Until Captain Cook made contact with Hawaiʻi (1778) the islands were inhabited by Native Hawaiians. The place-name traces to a couple of possible origins, the leading meaning is thought today to be a literal one, "many [bird] perches."

After 1778, as with most of Hawaii, people from China and elsewhere came to the Hawaiian Islands. The initial Chinese immigrants to Hawaii Island were Punti and landed at Kohala on Hawaii Island. One immigrant in particular, Lau Sung Iu, was Hakka ("the guest people" of China) and came to Hawaii Island in this manner. He was ethnic northern Chinese, tall for his people at around 6 ft.
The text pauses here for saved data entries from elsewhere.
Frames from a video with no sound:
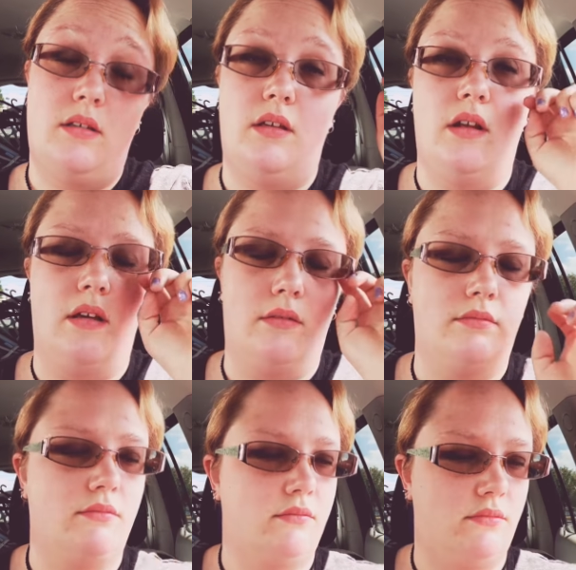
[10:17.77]

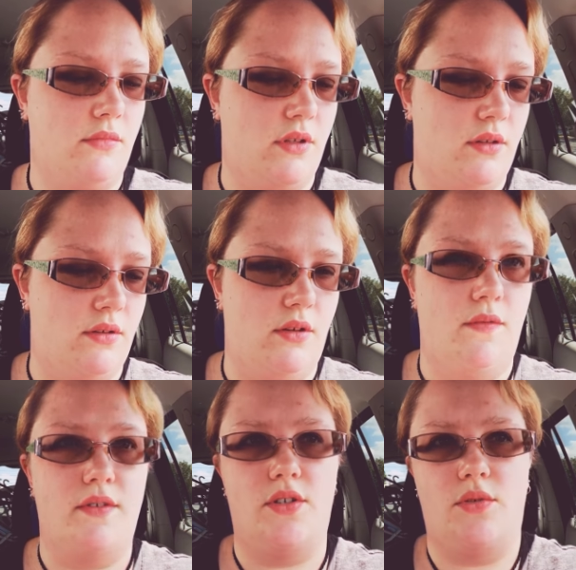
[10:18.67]

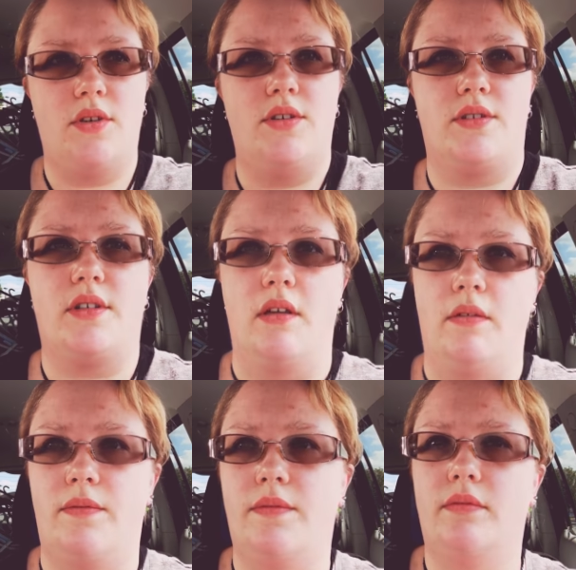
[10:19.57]
you've enjoyed
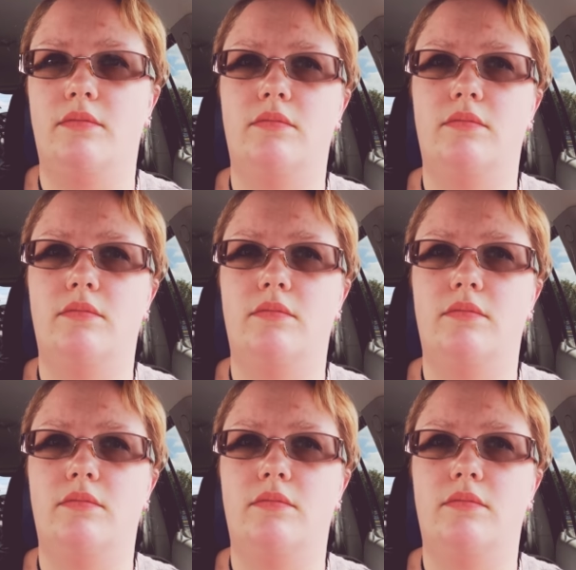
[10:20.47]
yourself?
In China, he was an officer in the Chinese army, involved in one of the many conflicts involving the Qing Dynasty. He and another were smuggling powder across the Yalu River when they were discovered. He was shot and wounded but succeeded in escaping by hiding among the reeds in the river. He was later picked up by an American ship and did odd jobs aboard the vessel for passage. He made his way to Hawaii via Hong Kong. Being Hakka and tall, he attracted attention among the shorter and linguistically different Punti, who had also immigrated to Hawaii Island. He later became a merchant and opened a store outside of Hilo along the Hamakua Coast. The area where the store was located became a gathering or stopping point along the Hamakua Coast for travelers. The store, and later the area, became known as Hakalau, named after the tall Hakka proprietor and his actual name of Lau Sung Iu, owner of the general store. Thus, the name Hakalau.